Um projeto de lei apresentado pelo deputado Paulinho da Força (Solidariedade-SP) em 27 de fevereiro de 2025 procura impedir a ingressão no Brasil de estrangeiros que tenham realizado ações ou críticas contra instituições e autoridades brasileiras, incluindo o Supremo Tribunal Federalista (STF). A proposta, protocolada na Câmara dos Deputados, surge uma vez que resposta à ofensiva de aliados do presidente americano Donald Trump contra o ministro Alexandre de Moraes, do STF, principalmente em seguida a aprovação do “No Censors on Our Shores Act” pelo Comitê Judiciário da Câmara dos EUA, em 26 de fevereiro, que pode barrar Moraes de entrar nos Estados Unidos.
Paulinho da Força justificou o projeto uma vez que uma medida de “reciprocidade” para proteger a soberania pátrio e a independência das instituições brasileiras. Na visão do deputado, ações estrangeiras que limitem a atuação de autoridades uma vez que Moraes, em razão de decisões tomadas no tirocínio de suas funções, representam uma ameaço à autonomia do Brasil. O texto sugere que o princípio da reciprocidade seja aplicado proporcionalmente a atos legislativos de outros países que possam ser interpretados uma vez que afrontas ao Judiciário, ao Congresso ou ao Executivo brasileiros.
O projeto não detalha exatamente uma vez que as críticas ao STF seriam identificadas ou quais critérios definiriam um “atentado” às instituições, mas abre espaço para interpretações amplas. Isso gerou debates sobre sua viabilidade jurídica e implicações diplomáticas, principalmente com os Estados Unidos, onde o Congresso tem intensificado pressões contra Moraes por decisões uma vez que a suspensão de plataformas digitais, uma vez que o X e o Rumble, no Brasil. O deputado argumenta que a medida também poderia punir responsáveis por deportações de brasileiros consideradas desumanas, ampliando seu escopo.

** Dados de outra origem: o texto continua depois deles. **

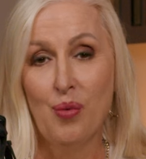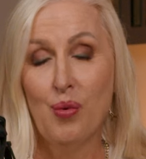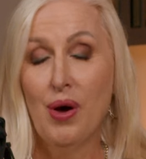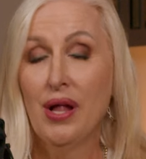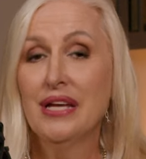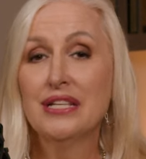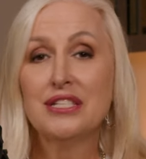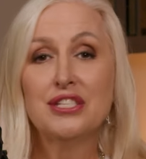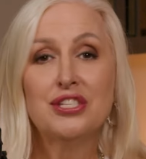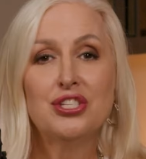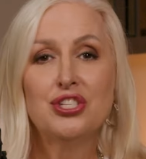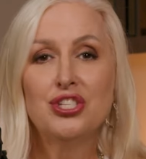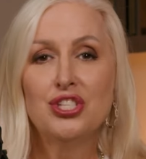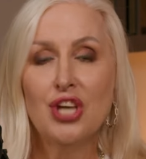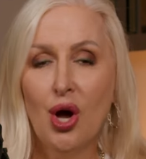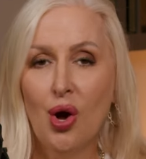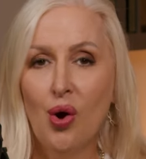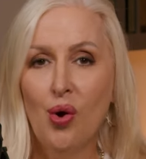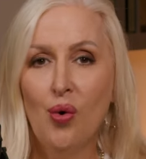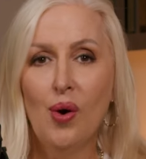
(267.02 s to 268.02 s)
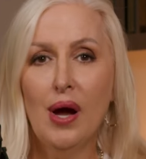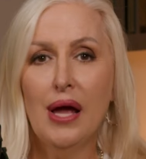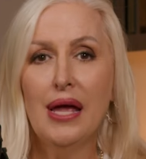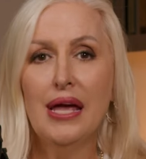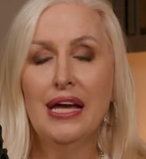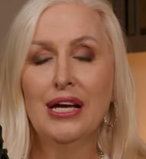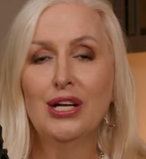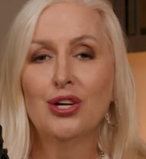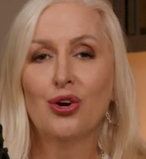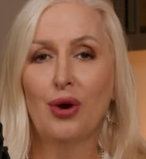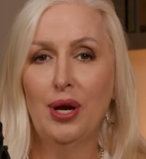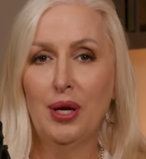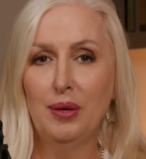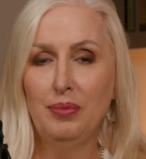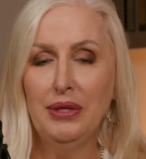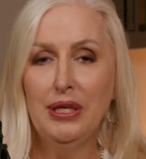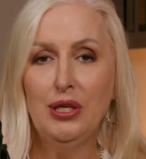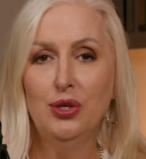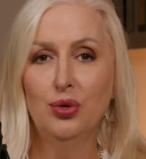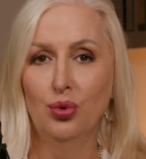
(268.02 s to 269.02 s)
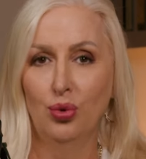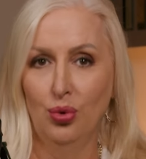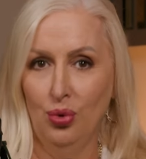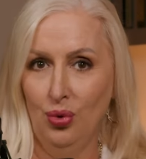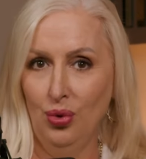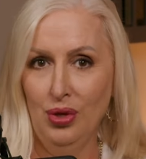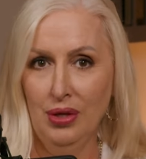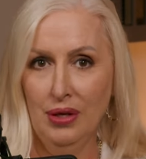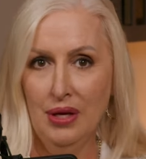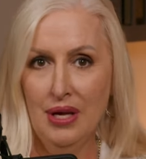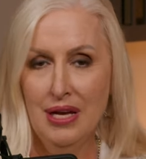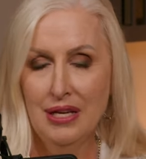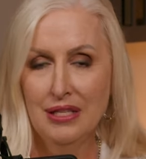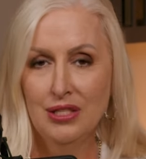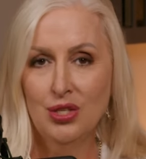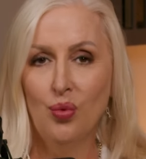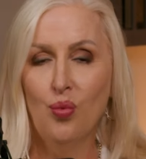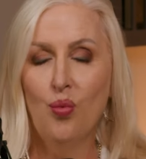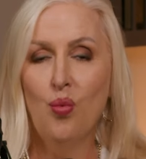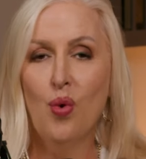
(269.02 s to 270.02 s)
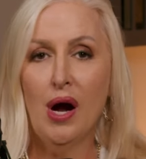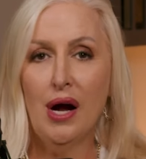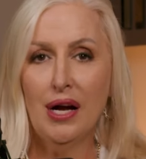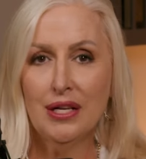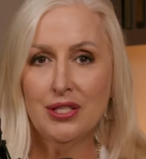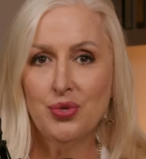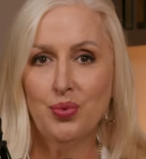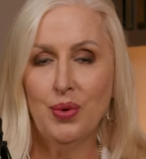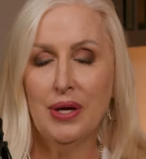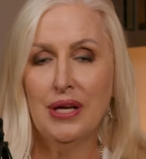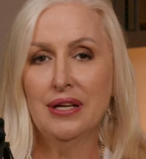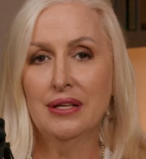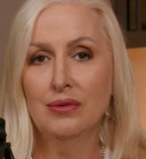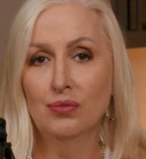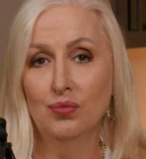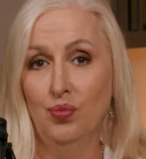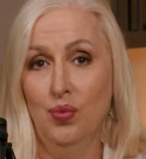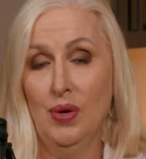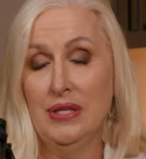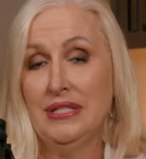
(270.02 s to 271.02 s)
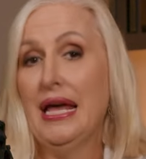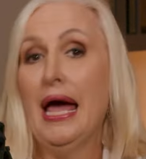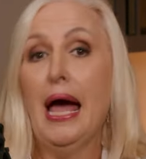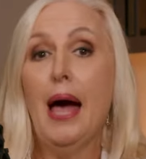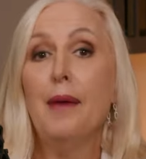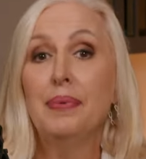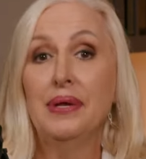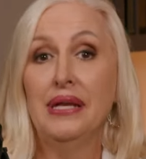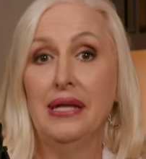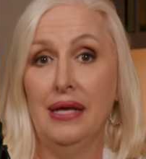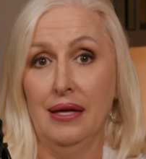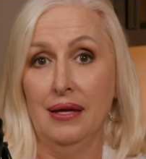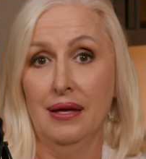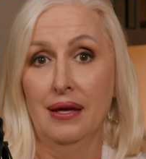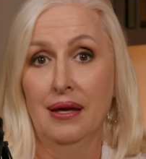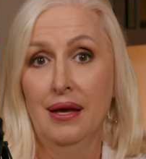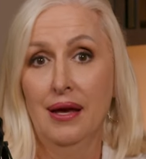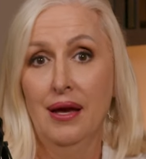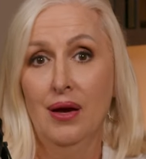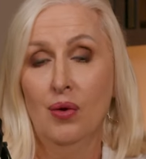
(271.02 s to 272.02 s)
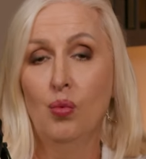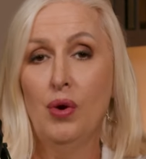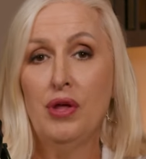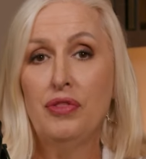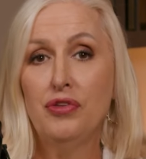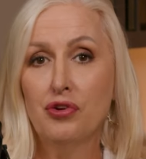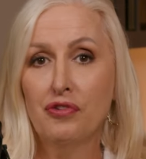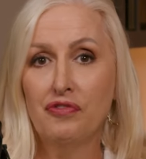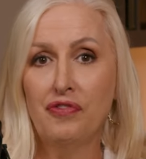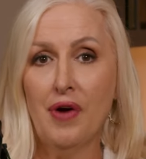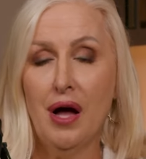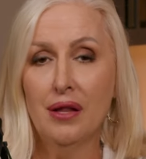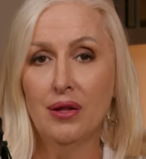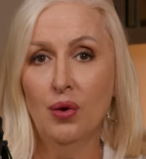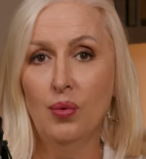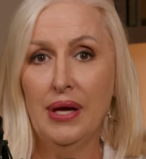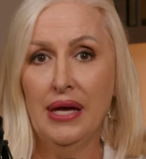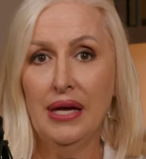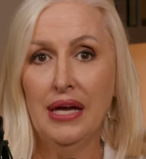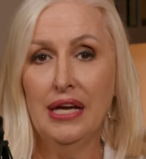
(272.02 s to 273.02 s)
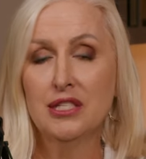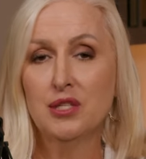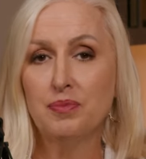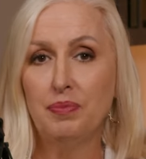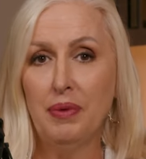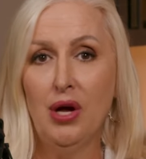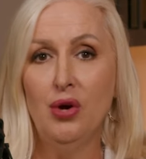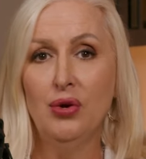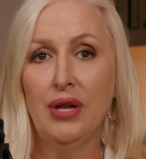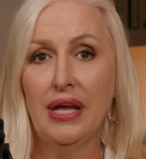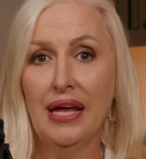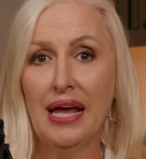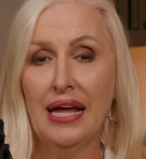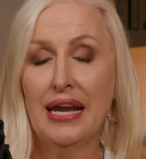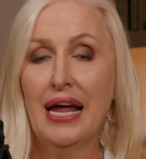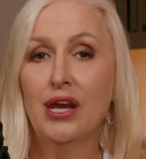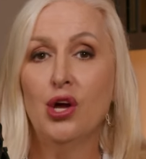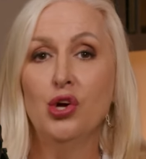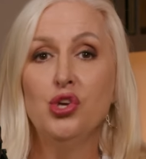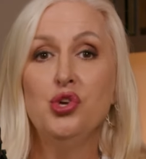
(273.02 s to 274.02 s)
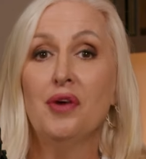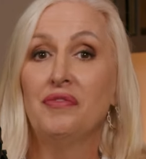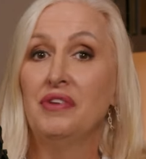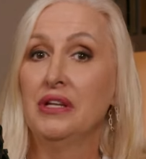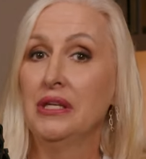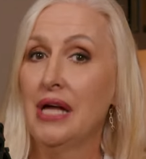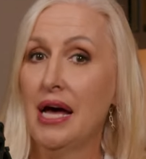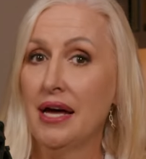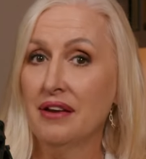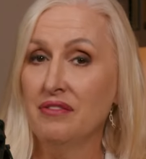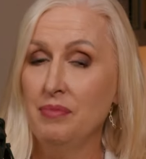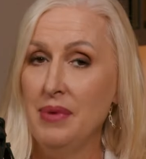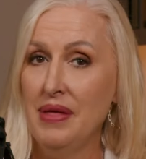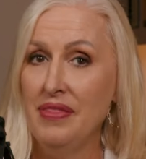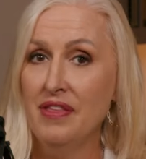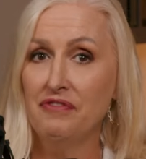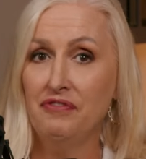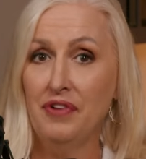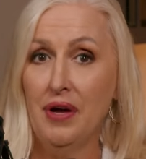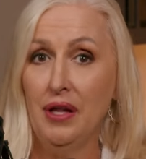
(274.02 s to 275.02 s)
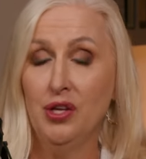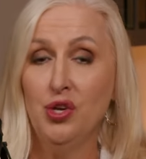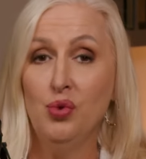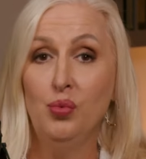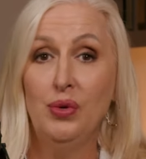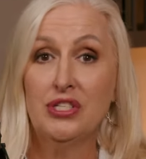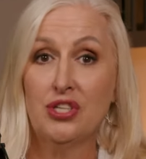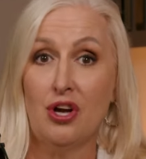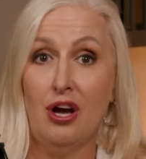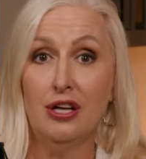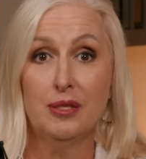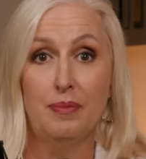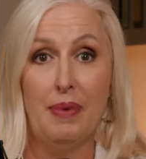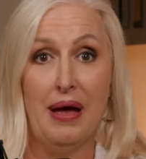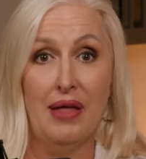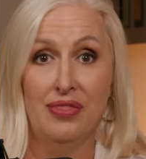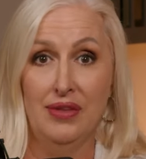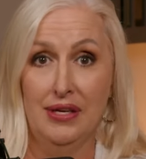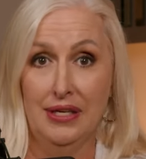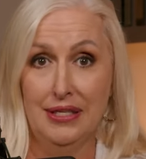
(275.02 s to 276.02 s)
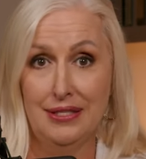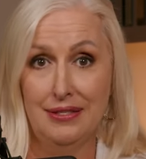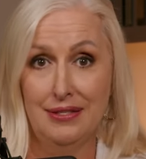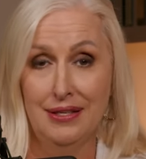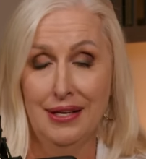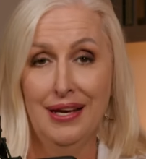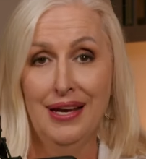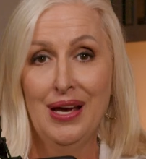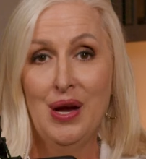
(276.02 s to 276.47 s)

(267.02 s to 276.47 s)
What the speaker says: Well, it's so incredibly cool to watch what's happening with your following exploding. And I know you have a lot of men that follow you. We talked about this.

O governo brasílio, por meio do Itamaraty, já manifestou esteio indireto à teoria ao criticar, em 26 de fevereiro, as declarações do Departamento de Estado americano sobre o STF, defendendo a soberania e a independência dos Poderes. O ministro das Relações Exteriores, Mauro Vieira, reforçou que rejeita tentativas de politizar decisões judiciais. No STF, Moraes e outros ministros, uma vez que Flávio Dino, também defenderam a autonomia pátrio frente às pressões externas.
A proposta ainda precisa passar por comissões na Câmara, uma vez que a de Constituição e Justiça (CCJ), e ser votada no plenário antes de ir ao Senado. Se aprovada, poderia modificar a Lei de Transmigração (Lei nº 13.445/2017), que já prevê a possibilidade de impedir a ingressão de estrangeiros por razões de segurança pátrio ou ordem pública, mas não especifica críticas a instituições uma vez que motivo explícito. Especialistas apontam que a vagueza do texto pode gerar controvérsias legais e desafios na emprego.
Enquanto tramita, o projeto reflete a escalada de tensões entre Brasil e EUA em torno do STF e da liberdade de frase online, com o governo Lula e a Namoro buscando blindar suas decisões de interferências externas, e a oposição, incluindo aliados de Bolsonaro, explorando o tema para criticar Moraes. O desfecho dependerá do esteio político no Congresso e das reações internacionais, mas, por ora, a teoria de barrar estrangeiros que critiquem o STF é uma proposta em estágio inicial.